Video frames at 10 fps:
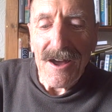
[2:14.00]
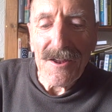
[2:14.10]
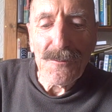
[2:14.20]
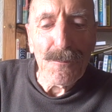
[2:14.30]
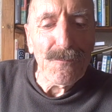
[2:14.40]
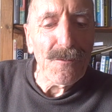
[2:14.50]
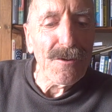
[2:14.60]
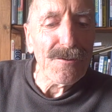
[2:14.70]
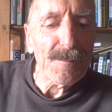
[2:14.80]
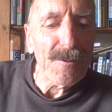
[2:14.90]
An awful
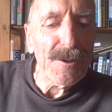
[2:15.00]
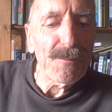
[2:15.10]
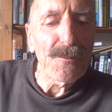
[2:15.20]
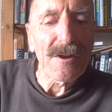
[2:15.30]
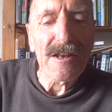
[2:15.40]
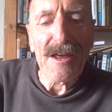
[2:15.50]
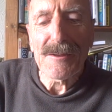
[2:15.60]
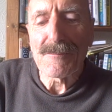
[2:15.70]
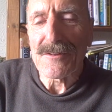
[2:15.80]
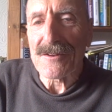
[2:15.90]
lot of people
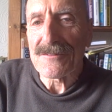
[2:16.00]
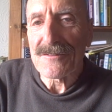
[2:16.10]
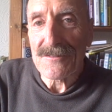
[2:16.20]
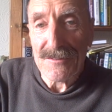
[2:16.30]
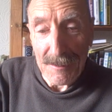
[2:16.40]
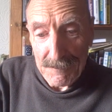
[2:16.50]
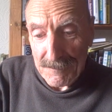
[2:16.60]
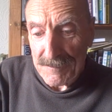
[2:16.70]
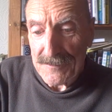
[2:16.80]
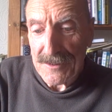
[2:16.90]
claim this.
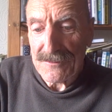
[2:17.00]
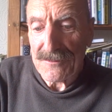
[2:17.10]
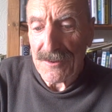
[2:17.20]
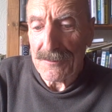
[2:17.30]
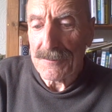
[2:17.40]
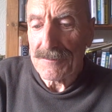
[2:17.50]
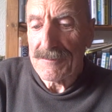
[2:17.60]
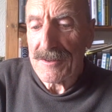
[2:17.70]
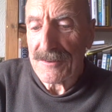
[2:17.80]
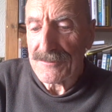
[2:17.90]
Some did so
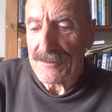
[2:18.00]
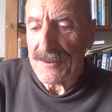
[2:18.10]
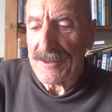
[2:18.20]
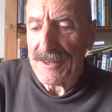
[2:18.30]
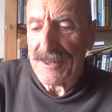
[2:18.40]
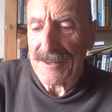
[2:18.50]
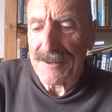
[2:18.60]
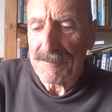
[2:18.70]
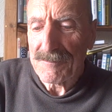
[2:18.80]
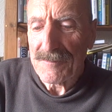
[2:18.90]
yesterday
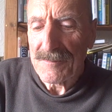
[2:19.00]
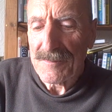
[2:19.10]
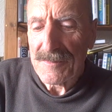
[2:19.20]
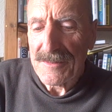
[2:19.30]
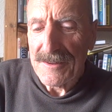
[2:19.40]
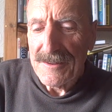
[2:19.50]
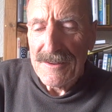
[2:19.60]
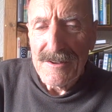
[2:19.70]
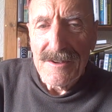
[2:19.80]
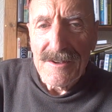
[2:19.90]
here.
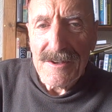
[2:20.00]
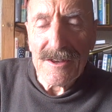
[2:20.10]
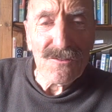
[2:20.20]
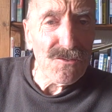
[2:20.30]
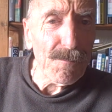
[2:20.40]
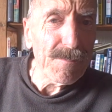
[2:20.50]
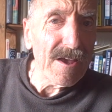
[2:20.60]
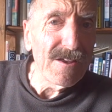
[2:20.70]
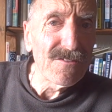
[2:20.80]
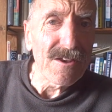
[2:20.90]
It should be
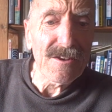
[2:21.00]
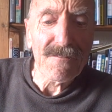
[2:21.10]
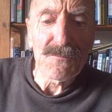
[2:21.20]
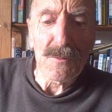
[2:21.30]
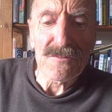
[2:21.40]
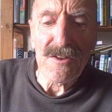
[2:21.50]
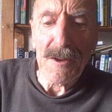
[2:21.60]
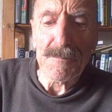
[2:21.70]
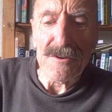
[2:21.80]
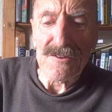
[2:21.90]
easy enough to
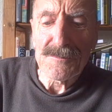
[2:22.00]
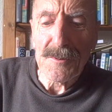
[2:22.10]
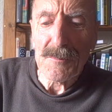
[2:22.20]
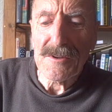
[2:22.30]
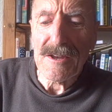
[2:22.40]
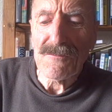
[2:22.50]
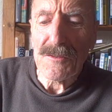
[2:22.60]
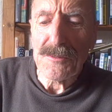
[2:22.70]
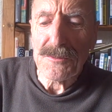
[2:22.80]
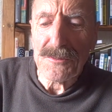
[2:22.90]
establish, but we need to
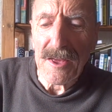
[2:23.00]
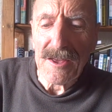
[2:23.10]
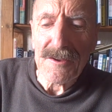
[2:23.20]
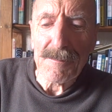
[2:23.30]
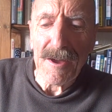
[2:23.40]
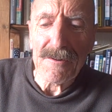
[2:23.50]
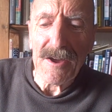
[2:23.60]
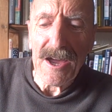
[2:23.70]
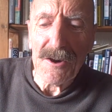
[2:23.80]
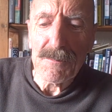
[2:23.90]
think about
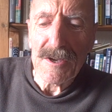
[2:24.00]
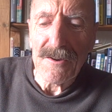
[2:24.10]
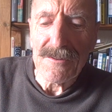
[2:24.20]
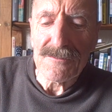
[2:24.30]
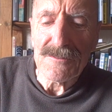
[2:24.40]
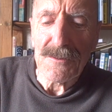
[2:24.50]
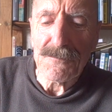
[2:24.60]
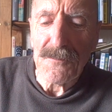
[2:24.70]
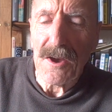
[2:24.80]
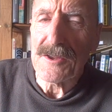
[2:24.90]
how we're going to
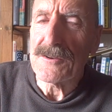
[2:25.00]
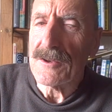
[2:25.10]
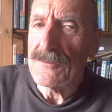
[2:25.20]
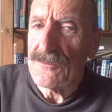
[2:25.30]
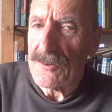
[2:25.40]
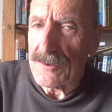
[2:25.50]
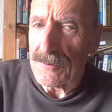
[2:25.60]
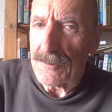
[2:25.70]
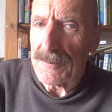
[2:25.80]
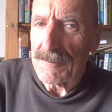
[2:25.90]
define a
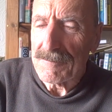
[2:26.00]
Jew.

################

Work order:
In the copy, include no pictures, but repeat the listing exactly.

Answer below:
Video frames at 10 fps:
[2:14.00]
[2:14.10]
[2:14.20]
[2:14.30]
[2:14.40]
[2:14.50]
[2:14.60]
[2:14.70]
[2:14.80]
[2:14.90]
An awful
[2:15.00]
[2:15.10]
[2:15.20]
[2:15.30]
[2:15.40]
[2:15.50]
[2:15.60]
[2:15.70]
[2:15.80]
[2:15.90]
lot of people
[2:16.00]
[2:16.10]
[2:16.20]
[2:16.30]
[2:16.40]
[2:16.50]
[2:16.60]
[2:16.70]
[2:16.80]
[2:16.90]
claim this.
[2:17.00]
[2:17.10]
[2:17.20]
[2:17.30]
[2:17.40]
[2:17.50]
[2:17.60]
[2:17.70]
[2:17.80]
[2:17.90]
Some did so
[2:18.00]
[2:18.10]
[2:18.20]
[2:18.30]
[2:18.40]
[2:18.50]
[2:18.60]
[2:18.70]
[2:18.80]
[2:18.90]
yesterday
[2:19.00]
[2:19.10]
[2:19.20]
[2:19.30]
[2:19.40]
[2:19.50]
[2:19.60]
[2:19.70]
[2:19.80]
[2:19.90]
here.
[2:20.00]
[2:20.10]
[2:20.20]
[2:20.30]
[2:20.40]
[2:20.50]
[2:20.60]
[2:20.70]
[2:20.80]
[2:20.90]
It should be
[2:21.00]
[2:21.10]
[2:21.20]
[2:21.30]
[2:21.40]
[2:21.50]
[2:21.60]
[2:21.70]
[2:21.80]
[2:21.90]
easy enough to
[2:22.00]
[2:22.10]
[2:22.20]
[2:22.30]
[2:22.40]
[2:22.50]
[2:22.60]
[2:22.70]
[2:22.80]
[2:22.90]
establish, but we need to
[2:23.00]
[2:23.10]
[2:23.20]
[2:23.30]
[2:23.40]
[2:23.50]
[2:23.60]
[2:23.70]
[2:23.80]
[2:23.90]
think about
[2:24.00]
[2:24.10]
[2:24.20]
[2:24.30]
[2:24.40]
[2:24.50]
[2:24.60]
[2:24.70]
[2:24.80]
[2:24.90]
how we're going to
[2:25.00]
[2:25.10]
[2:25.20]
[2:25.30]
[2:25.40]
[2:25.50]
[2:25.60]
[2:25.70]
[2:25.80]
[2:25.90]
define a
[2:26.00]
Jew.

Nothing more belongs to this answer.